Agora a ameaça que rondava as classes dominantes europeias — que a assim chamada "questão social" um dia daria luz à uma revolução — havia se materializado na forma da Revolução Russa. No dia 4 de novembro de 1918, Beatrice Webb, uma das principais socialistas fabianistas e advogada estridente do parlamentarismo, registrou em seu diário os medos das elites dominantes através da Europa: "Seremos confrontados com outra Rússia na Áustria e possivelmente até mesmo na Alemanha — um continente em revolução rampante?" [6]

Quando os Aliados se reuniram em Paris para esboçar um tratado a ser apresentado para a Alemanha, o governo Soviético não foi convidado. Mas nos meses de complexas negociações, conforme os Aliados tentavam solucionar seus conflitos, a revolução estava sempre presente. "A Rússia comunista", escreveu Herbert Hoover, na época encarregado da distribuição americana de suprimentos alimentícios na Europa, "era um espectro que vagava pela Conferência de Paz quase diariamente." [7]

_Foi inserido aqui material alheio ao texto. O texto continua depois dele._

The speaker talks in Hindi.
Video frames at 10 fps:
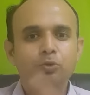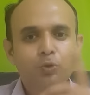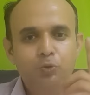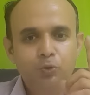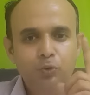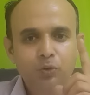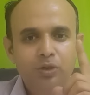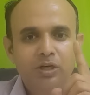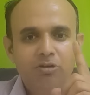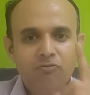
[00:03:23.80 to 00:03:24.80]
दोस्तों
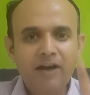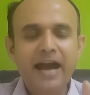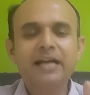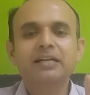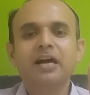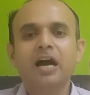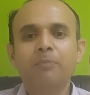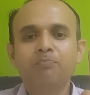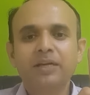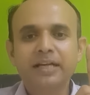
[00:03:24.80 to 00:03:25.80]
फैट
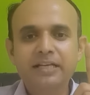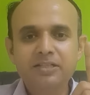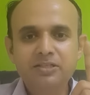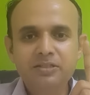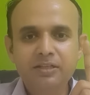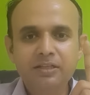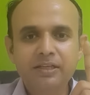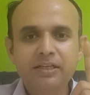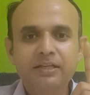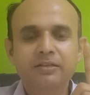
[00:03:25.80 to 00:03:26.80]
आपके डाइजेशन
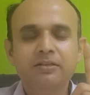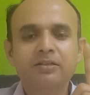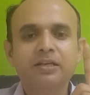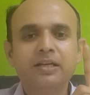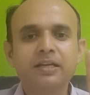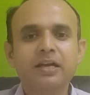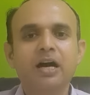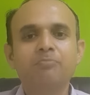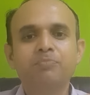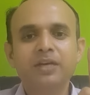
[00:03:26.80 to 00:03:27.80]
के, के लिए
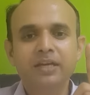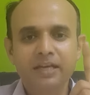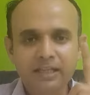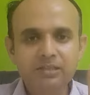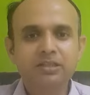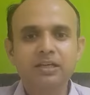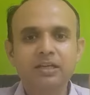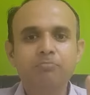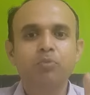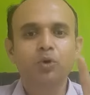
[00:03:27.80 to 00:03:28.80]
आपके हेल्थ के
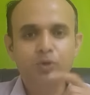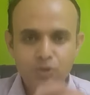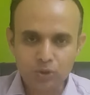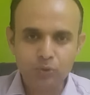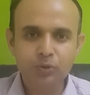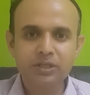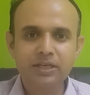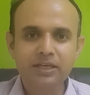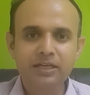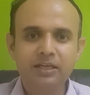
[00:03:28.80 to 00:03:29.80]
लिए बहुत ज़रूरी
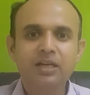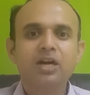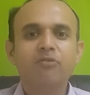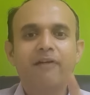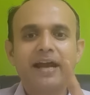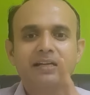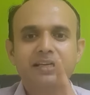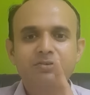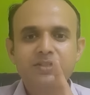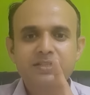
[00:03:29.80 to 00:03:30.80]
है फैट
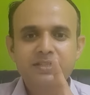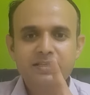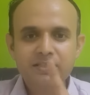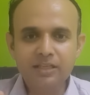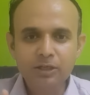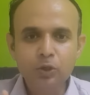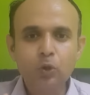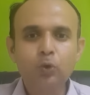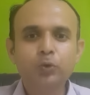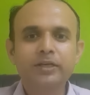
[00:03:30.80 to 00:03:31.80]
के वजह से स्किन
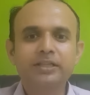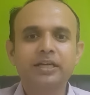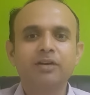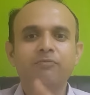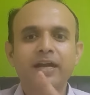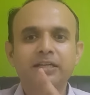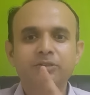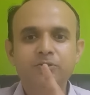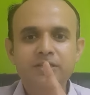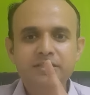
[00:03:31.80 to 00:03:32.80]
ग्लो रहता है फैट के
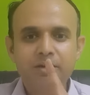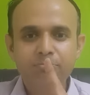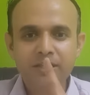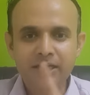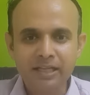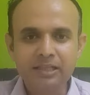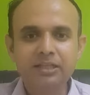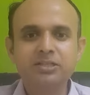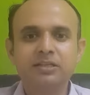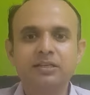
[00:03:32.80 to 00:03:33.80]
वजह से आपकी हेल्थ
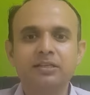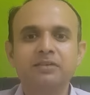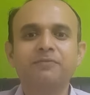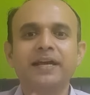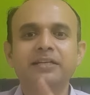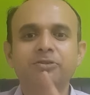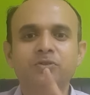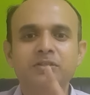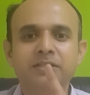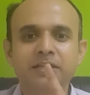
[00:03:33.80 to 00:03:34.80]
अच्छी रहती है फैट के
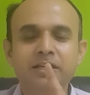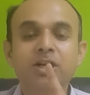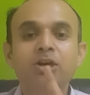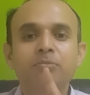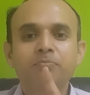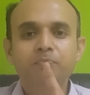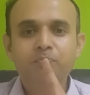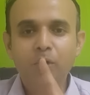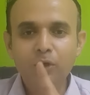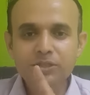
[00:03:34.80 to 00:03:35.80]
वजह से
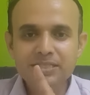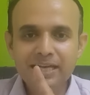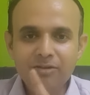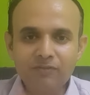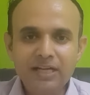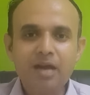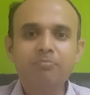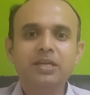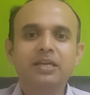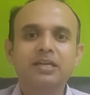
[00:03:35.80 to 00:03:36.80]
बहुत सारे
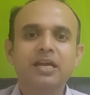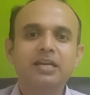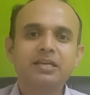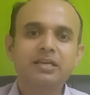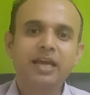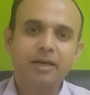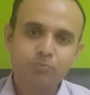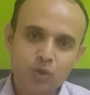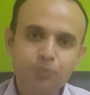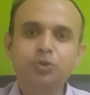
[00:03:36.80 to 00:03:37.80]
विटामिन ए डी के
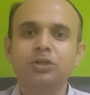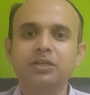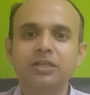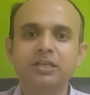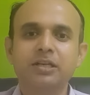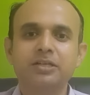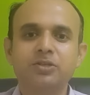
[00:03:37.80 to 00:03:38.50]
एब्जॉर्बशन के लिए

Associado próximo de Wilson, o jornalista Ray Stannard Baker apontou para o contraste entre o Congresso de Viena, que aconteceu após a derrota de Napoleão em 1815, e as negociações em Versalhes. "A todo momento, em cada curva das negociações, se levantava o espectro do caos, como uma nuvem negra vinda do leste, ameaçando tomar e engolir o mundo. Não havia Rússia batendo nos portões de Viena, aparentemente, a revolução estava seguramente para trás deles; em Paris estava sempre com eles." [8] Poucas pessoas, observou, percebiam o quão "explosiva era a situação através da Europa durante a conferência. Todos os governos estavam inseguros; um pequeno passo em falso da parte de Lloyd George, Clemenceau, Orlando, e seus ministérios poderiam ter caído." [9]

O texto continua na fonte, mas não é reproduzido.